- [Your assignment]: Beginning with the line that holds "(758.31 s to 759.35 s)", copy each line through the end of the material below, exactly and with no pictures.

- [Supplied data]:
_____
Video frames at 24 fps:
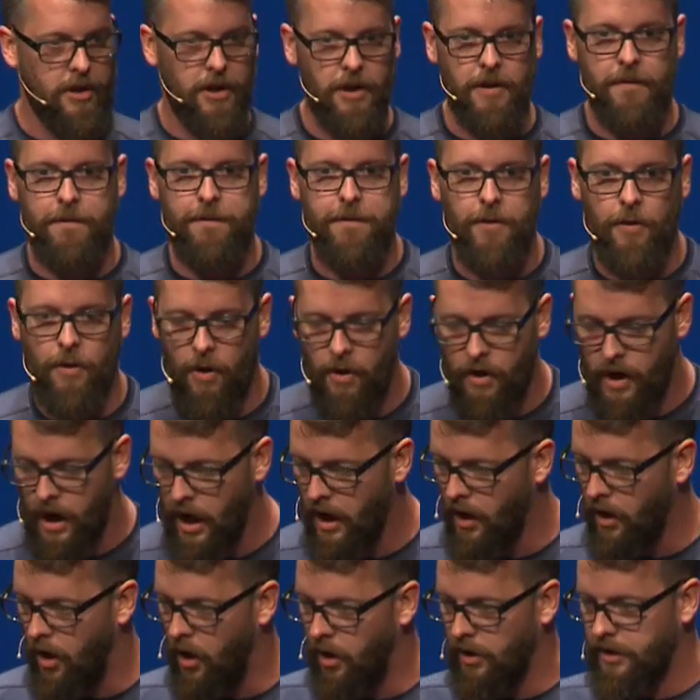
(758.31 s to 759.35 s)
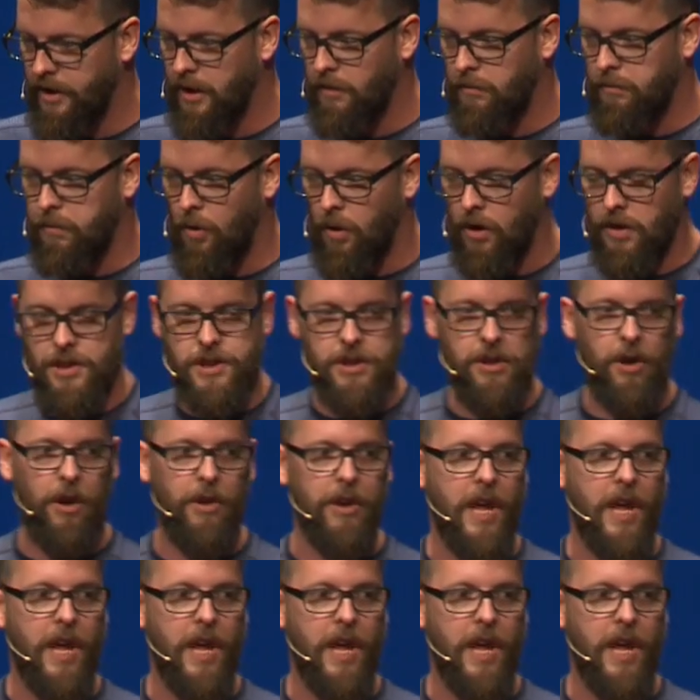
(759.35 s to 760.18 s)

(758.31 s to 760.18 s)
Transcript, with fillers: her floor, on the walls, on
_____
- [Task answer]:
(758.31 s to 759.35 s)
(759.35 s to 760.18 s)

(758.31 s to 760.18 s)
Transcript, with fillers: her floor, on the walls, on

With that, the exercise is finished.